Goldman Reverses Euro Call, Sees Gains on Weak U.S. (Update1)
2010-07-15 05:16:17.980 GMT
(Adds Goldman comments on stress tests in sixth paragraph.)
By Candice Zachariahs
July 15 (Bloomberg) -- Goldman Sachs Group Inc. said the dollar will fall against the euro by January as U.S. growth slows, marking the bank’s second reversal in two months after it forecast in June the greenback would surge to a seven-year high.
The bank raised its outlook for the yen, expecting it to climb to the highest level since 1995 versus the dollar expectations recede for an interest-rate increase by the Federal Reserve and amid a lower likelihood of currency intervention from Japan’s policy makers. Goldman said the euro will move "notably lower" to 1.27 Swiss francs over three months on safe-haven flows out of the euro zone.
"Weaker U.S. growth, reasonably solid euro-zone macro data and less political/fiscal disruptions than feared have been a feature of the past few weeks," analysts including Thomas Stolper, an economist in London for Goldman, wrote in a report.
"This weakening in U.S. activity is the beginning of a period of sub-trend growth, spanning about four quarters until the second half of 2011."

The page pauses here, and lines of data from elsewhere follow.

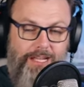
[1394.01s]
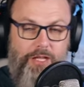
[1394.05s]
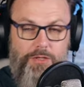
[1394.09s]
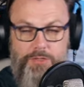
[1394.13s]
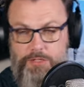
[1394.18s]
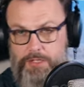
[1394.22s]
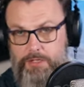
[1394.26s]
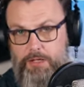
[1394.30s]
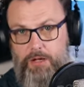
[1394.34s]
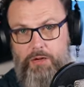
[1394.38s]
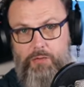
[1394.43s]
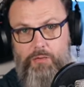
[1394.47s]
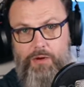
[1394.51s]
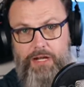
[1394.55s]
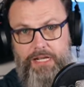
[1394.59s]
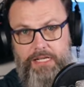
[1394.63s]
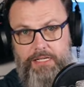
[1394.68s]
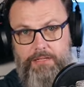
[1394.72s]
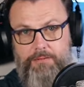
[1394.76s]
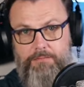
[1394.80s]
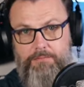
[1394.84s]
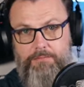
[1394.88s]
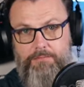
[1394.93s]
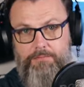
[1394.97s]
that goes a
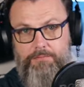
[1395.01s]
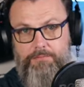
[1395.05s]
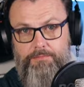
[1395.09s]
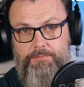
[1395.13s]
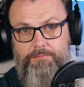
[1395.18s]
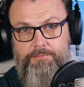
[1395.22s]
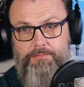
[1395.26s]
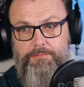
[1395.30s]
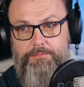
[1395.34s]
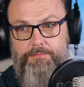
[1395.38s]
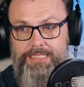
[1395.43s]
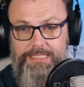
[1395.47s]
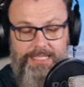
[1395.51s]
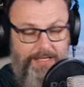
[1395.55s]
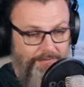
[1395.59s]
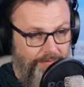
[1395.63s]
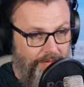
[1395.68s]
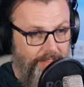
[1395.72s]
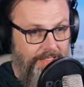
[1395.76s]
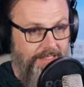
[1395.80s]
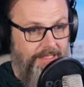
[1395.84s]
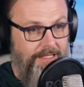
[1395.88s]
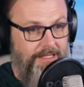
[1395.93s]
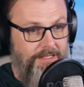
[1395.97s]
long way.
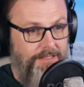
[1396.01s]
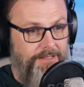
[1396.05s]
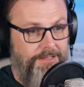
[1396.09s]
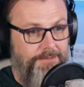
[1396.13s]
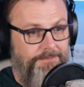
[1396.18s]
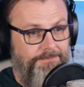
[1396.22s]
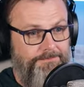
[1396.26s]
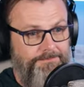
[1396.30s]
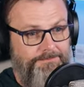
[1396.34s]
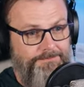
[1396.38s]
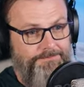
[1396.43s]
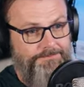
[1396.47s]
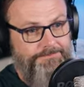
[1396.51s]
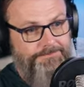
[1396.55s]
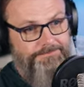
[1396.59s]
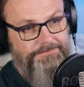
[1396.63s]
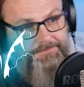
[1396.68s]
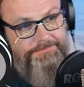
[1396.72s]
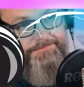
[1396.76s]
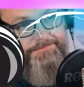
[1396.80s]
It definitely does.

The euro traded at $1.2745 as of 6:12 a.m. in London from
$1.2743 yesterday in New York. It traded at 1.3405 Swiss francs from 1.3414. The dollar was at 88.06 yen from 88.41 yesterday.
FOMC Minutes
Minutes of the Federal Reserve’s June 23 meeting showed policy makers were concerned about lingering high unemployment and risks that inflation may decelerate further in the world’s largest economy. If the outlook worsened, the Federal Open Market Committee would need to consider whether additional stimulus was appropriate, according to the minutes, which were released yesterday.

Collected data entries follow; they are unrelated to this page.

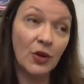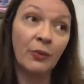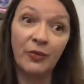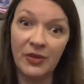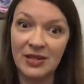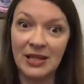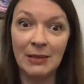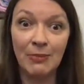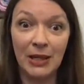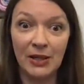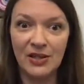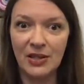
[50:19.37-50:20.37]
obviously,
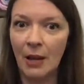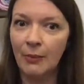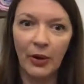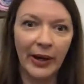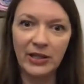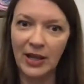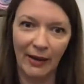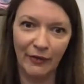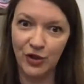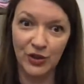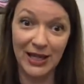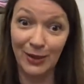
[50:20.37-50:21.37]
because I'm going to have
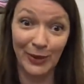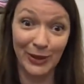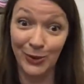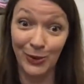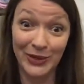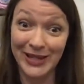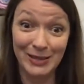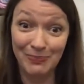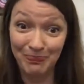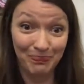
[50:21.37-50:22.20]
to deal with all these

Goldman analysts said the euro may weaken this quarter as the popularity of some European governments falters and markets await the impact of stress tests on 91 of the region’s banks due July 23.
"We may need a few more months with strong activity data before we are willing to sound the all clear on European fiscal issues," the analysts wrote.
Goldman forecasts Europe’s single currency will fall to
$1.22 in three months before gaining to $1.35 in six months and
$1.38 in a year, according to an e-mailed research note dated July 14.
The bank’s six-month outlook takes it back to a position it reversed on June 9, when it predicted the single currency would drop to a seven-year low of $1.15 over three and six months from a $1.35 forecast earlier.
The bank forecasts the euro will fall to 1.27 Swiss franc in three months before recovering to 1.30 and then 1.33 over six months and a year.
Yen Strength
Goldman expects the dollar will breach this year’s low versus Japan’s currency, sliding to as low as 83 yen in six months from an earlier call for it to trade at 94 yen. The greenback will buy 85 yen in three months and 90 yen in 12 months, compared to earlier predictions for 92 and 98 respectively.
"The market is still pricing in too much for U.S. rates through end-2011 and as this is re-priced lower, it will likely push dollar-yen lower as well," the analysts wrote. "The Japanese economy has been able to recover much more quickly than expected, helped by strong exports to the rest of Asia."
Bank of Japan policy makers today kept interest rates unchanged at 0.1 percent and raised their growth forecast for the year ending March 2011 to 2.6 percent from 1.8 percent estimated in April.
Fed Rates
The Fed won’t raise its target rate until the second quarter of 2011, according to the median forecast in a Bloomberg News survey of economists. Both central banks have held rates steady since December 2008.
Concern among policy makers that a strong yen will hurt exporters and dent the nation’s economic recovery is unlikely to result in intervention in the currency markets, Goldman said.
Moves to sell the yen to limit gains may cause "frictions"
with a U.S. administration focused on promoting currency flexibility in Asia, particularly China, the analysts wrote.
"Any sharp move in dollar-yen would generate verbal intervention," the analysts said. "We don’t expect the administration to actively prevent yen appreciation for the time being."